NARDÒ – Fanuli e il Toro, matrimonio in stand-by: ecco gli intoppi alla trattativa
Lontano dai riflettori e dalle orecchie del trepidante popolo granata, mercoledì scorso è stato aggiunto un altro pezzo al puzzle che, se completato, ridarebbe forma al calcio neretino. L’ormai ex presidente del Copertino Maurizio Fanuli, il sindaco Marcello Risi, l’assessore allo sport Flavio Maglio e il fondatore del comitato “Per chi ha il Toro nel cuore” Maurizio De Bitonti, assieme ad alcuni imprenditori locali, hanno affrontato le tematiche e i problemi che il grande passo, ossia il trasloco del titolo rossoverde a Nardò, comporterebbe. Sono emersi due punti primari che Fanuli (appoggiato dal comitato) ha sottolineato di rosso, poiché ritenuti essenziali per giungere alla felice conclusione della trattativa.
Il primo riguarda la disponibilità da parte del Comune di concedere al club le strutture necessarie per svolgere regolare attività . Il problema sarebbe non tanto il “Giovanni Paolo II”, quanto piuttosto la ricerca di un campo d’allenamento a disposizione “full-time” della futura società che consentirebbe tanto alla prima squadra quanto al vivaio di svolgere il lavoro settimanale. Fanuli, da navigato imprenditore, punta molto sulla programmazione e ritiene essenziale godere di strutture idonee per far sbocciare un roseo settore giovanile. Un problema, quello delle strutture, piuttosto annoso in quanto anche le precedenti gestioni societarie hanno dovuto riservare, stagione per stagione, un ingente parte del budget non solo per la manutenzione dello stadio comunale, ma anche e soprattutto per individuare e affittare campi privati per gli allenamenti, spesso traslocando nei paesi limitrofi.
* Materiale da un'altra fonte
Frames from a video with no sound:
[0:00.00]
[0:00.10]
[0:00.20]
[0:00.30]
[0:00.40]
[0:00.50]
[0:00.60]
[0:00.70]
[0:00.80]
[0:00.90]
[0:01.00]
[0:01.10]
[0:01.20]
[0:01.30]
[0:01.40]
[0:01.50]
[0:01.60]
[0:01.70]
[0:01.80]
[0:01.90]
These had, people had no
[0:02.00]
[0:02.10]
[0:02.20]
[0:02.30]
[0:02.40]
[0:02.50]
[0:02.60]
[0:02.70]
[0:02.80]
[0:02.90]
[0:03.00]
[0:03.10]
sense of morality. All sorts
Fanuli poi, facendo leva sulla limpidezza e le garanzie dimostrate nel corso degli anni di presidenza rossoverde, chiede l’appoggio dell’imprenditoria locale, negli ultimi anni un tantino distante dalle vicende granata, probabilmente scoraggiata da qualche gestione societaria poco chiara.
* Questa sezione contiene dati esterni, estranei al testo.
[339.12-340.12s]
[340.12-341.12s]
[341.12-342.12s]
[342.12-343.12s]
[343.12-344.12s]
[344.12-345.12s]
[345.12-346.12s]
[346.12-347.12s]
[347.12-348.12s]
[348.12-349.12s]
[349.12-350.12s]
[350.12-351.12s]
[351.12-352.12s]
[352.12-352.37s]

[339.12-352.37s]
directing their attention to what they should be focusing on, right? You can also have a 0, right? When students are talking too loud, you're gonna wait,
Per questi motivi le parti si sono date appuntamento per mercoledì prossimo venturo. Le sensazioni restano comunque positive poiché tutti sembrano remare nella stessa direzione affinché il calcio a Nardò risorga con Maurizio Fanuli grande timoniere. Di certo, però, il “nero su bianco” ancora non c’è stato: l’ottimismo sbandierato dal primo cittadino neretino Risi nei giorni scorsi, seppur benaugurante, dovrà ancora maturare prima di conoscere reali concretizzazioni.